[Collected data]
· · · · · · ·

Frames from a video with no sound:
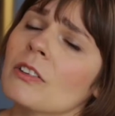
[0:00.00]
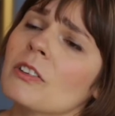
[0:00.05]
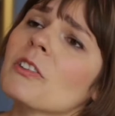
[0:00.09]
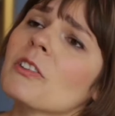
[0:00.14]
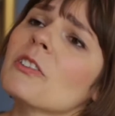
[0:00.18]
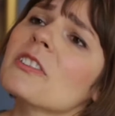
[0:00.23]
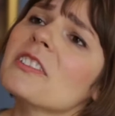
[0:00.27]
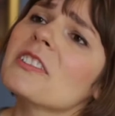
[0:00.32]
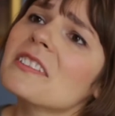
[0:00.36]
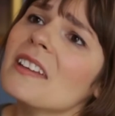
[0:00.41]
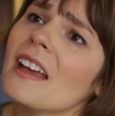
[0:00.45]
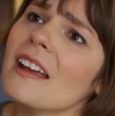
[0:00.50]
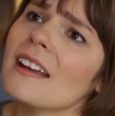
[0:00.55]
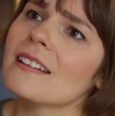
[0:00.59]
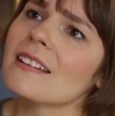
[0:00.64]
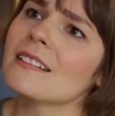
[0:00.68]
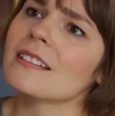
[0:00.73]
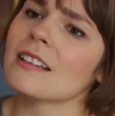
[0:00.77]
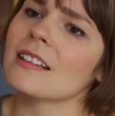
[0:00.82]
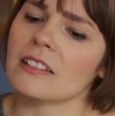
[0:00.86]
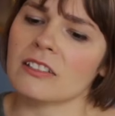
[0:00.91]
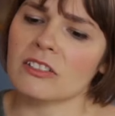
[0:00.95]
You're a
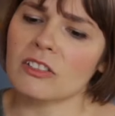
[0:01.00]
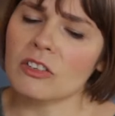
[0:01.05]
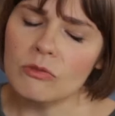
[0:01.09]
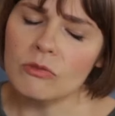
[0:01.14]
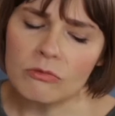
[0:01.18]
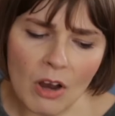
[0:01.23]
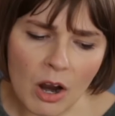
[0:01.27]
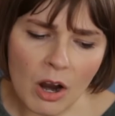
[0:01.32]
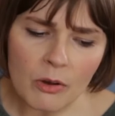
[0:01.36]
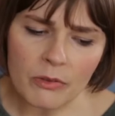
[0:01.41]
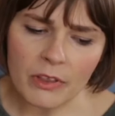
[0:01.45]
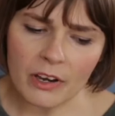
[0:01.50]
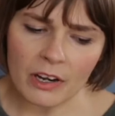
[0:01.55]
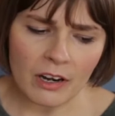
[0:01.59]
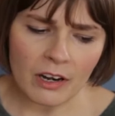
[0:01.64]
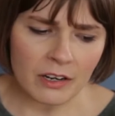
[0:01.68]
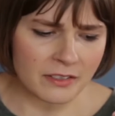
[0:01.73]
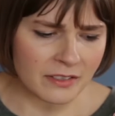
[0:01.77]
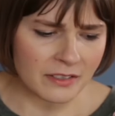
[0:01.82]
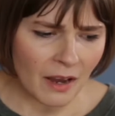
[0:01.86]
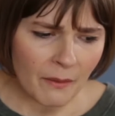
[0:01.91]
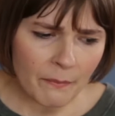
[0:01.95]
scientist. You know there
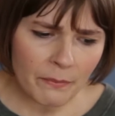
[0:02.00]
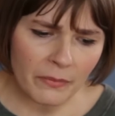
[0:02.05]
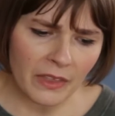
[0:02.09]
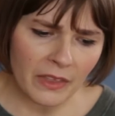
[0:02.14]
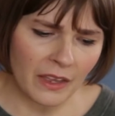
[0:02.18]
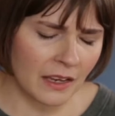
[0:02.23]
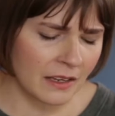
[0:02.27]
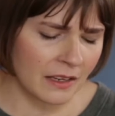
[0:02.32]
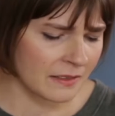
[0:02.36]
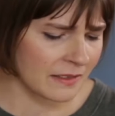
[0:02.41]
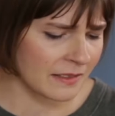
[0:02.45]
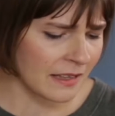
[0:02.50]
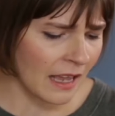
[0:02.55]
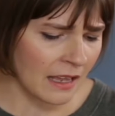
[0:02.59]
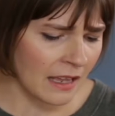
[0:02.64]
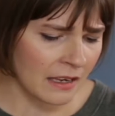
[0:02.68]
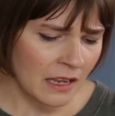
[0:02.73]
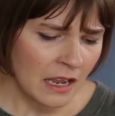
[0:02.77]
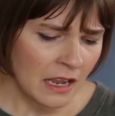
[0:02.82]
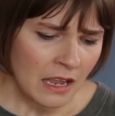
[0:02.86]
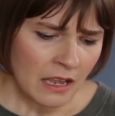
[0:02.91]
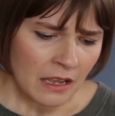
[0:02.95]
are some things
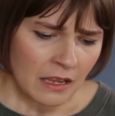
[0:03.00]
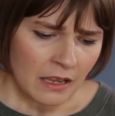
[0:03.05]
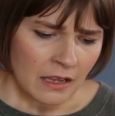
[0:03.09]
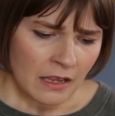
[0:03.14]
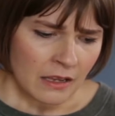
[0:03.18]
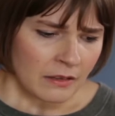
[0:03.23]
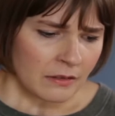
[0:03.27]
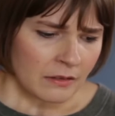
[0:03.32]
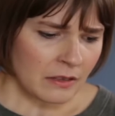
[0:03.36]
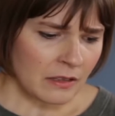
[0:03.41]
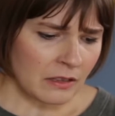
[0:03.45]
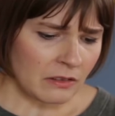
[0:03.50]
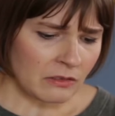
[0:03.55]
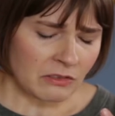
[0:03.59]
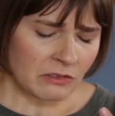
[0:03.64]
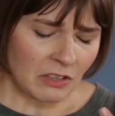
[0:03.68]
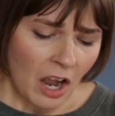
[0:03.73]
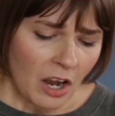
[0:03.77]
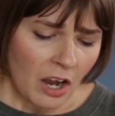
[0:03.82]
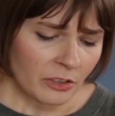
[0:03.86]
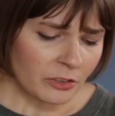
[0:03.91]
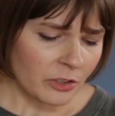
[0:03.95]
that
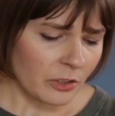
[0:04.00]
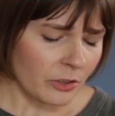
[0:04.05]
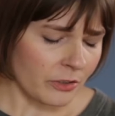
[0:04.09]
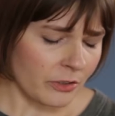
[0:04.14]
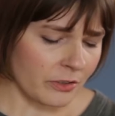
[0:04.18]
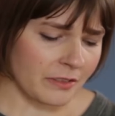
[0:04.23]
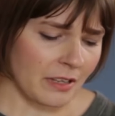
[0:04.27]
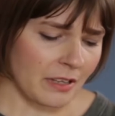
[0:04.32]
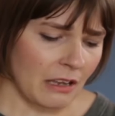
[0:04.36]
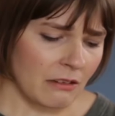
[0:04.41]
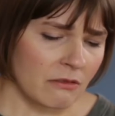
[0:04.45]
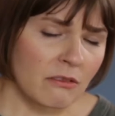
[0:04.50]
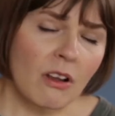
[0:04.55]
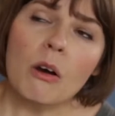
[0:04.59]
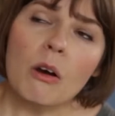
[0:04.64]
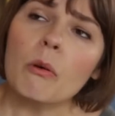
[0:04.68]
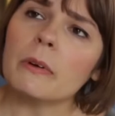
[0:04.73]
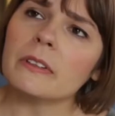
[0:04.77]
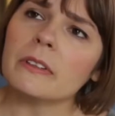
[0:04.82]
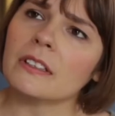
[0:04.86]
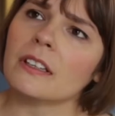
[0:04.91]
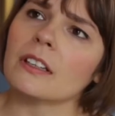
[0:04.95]
doctors that
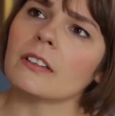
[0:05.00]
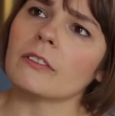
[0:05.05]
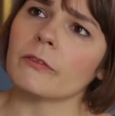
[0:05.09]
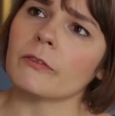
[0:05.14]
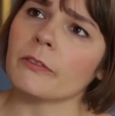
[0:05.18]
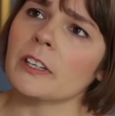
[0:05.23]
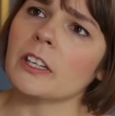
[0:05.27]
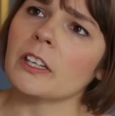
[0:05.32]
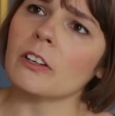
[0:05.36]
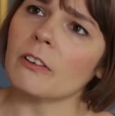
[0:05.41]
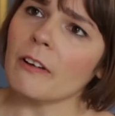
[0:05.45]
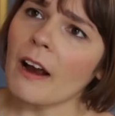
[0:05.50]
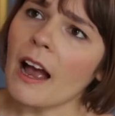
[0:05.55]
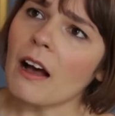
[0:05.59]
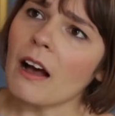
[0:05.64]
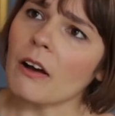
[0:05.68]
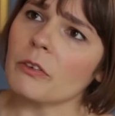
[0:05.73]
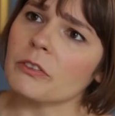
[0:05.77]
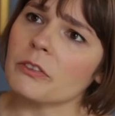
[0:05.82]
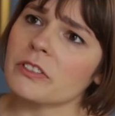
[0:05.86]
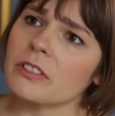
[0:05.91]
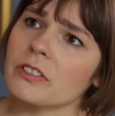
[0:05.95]
no one can figure
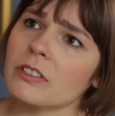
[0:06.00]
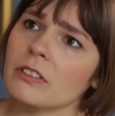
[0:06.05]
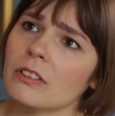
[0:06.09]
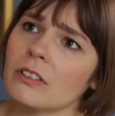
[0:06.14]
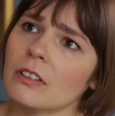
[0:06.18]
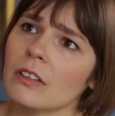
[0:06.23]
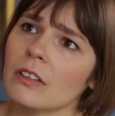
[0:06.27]
out.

· · · · · · ·

Please transcribe the entries exactly, omitting the images.

Frames from a video with no sound:
[0:00.00]
[0:00.05]
[0:00.09]
[0:00.14]
[0:00.18]
[0:00.23]
[0:00.27]
[0:00.32]
[0:00.36]
[0:00.41]
[0:00.45]
[0:00.50]
[0:00.55]
[0:00.59]
[0:00.64]
[0:00.68]
[0:00.73]
[0:00.77]
[0:00.82]
[0:00.86]
[0:00.91]
[0:00.95]
You're a
[0:01.00]
[0:01.05]
[0:01.09]
[0:01.14]
[0:01.18]
[0:01.23]
[0:01.27]
[0:01.32]
[0:01.36]
[0:01.41]
[0:01.45]
[0:01.50]
[0:01.55]
[0:01.59]
[0:01.64]
[0:01.68]
[0:01.73]
[0:01.77]
[0:01.82]
[0:01.86]
[0:01.91]
[0:01.95]
scientist. You know there
[0:02.00]
[0:02.05]
[0:02.09]
[0:02.14]
[0:02.18]
[0:02.23]
[0:02.27]
[0:02.32]
[0:02.36]
[0:02.41]
[0:02.45]
[0:02.50]
[0:02.55]
[0:02.59]
[0:02.64]
[0:02.68]
[0:02.73]
[0:02.77]
[0:02.82]
[0:02.86]
[0:02.91]
[0:02.95]
are some things
[0:03.00]
[0:03.05]
[0:03.09]
[0:03.14]
[0:03.18]
[0:03.23]
[0:03.27]
[0:03.32]
[0:03.36]
[0:03.41]
[0:03.45]
[0:03.50]
[0:03.55]
[0:03.59]
[0:03.64]
[0:03.68]
[0:03.73]
[0:03.77]
[0:03.82]
[0:03.86]
[0:03.91]
[0:03.95]
that
[0:04.00]
[0:04.05]
[0:04.09]
[0:04.14]
[0:04.18]
[0:04.23]
[0:04.27]
[0:04.32]
[0:04.36]
[0:04.41]
[0:04.45]
[0:04.50]
[0:04.55]
[0:04.59]
[0:04.64]
[0:04.68]
[0:04.73]
[0:04.77]
[0:04.82]
[0:04.86]
[0:04.91]
[0:04.95]
doctors that
[0:05.00]
[0:05.05]
[0:05.09]
[0:05.14]
[0:05.18]
[0:05.23]
[0:05.27]
[0:05.32]
[0:05.36]
[0:05.41]
[0:05.45]
[0:05.50]
[0:05.55]
[0:05.59]
[0:05.64]
[0:05.68]
[0:05.73]
[0:05.77]
[0:05.82]
[0:05.86]
[0:05.91]
[0:05.95]
no one can figure
[0:06.00]
[0:06.05]
[0:06.09]
[0:06.14]
[0:06.18]
[0:06.23]
[0:06.27]
out.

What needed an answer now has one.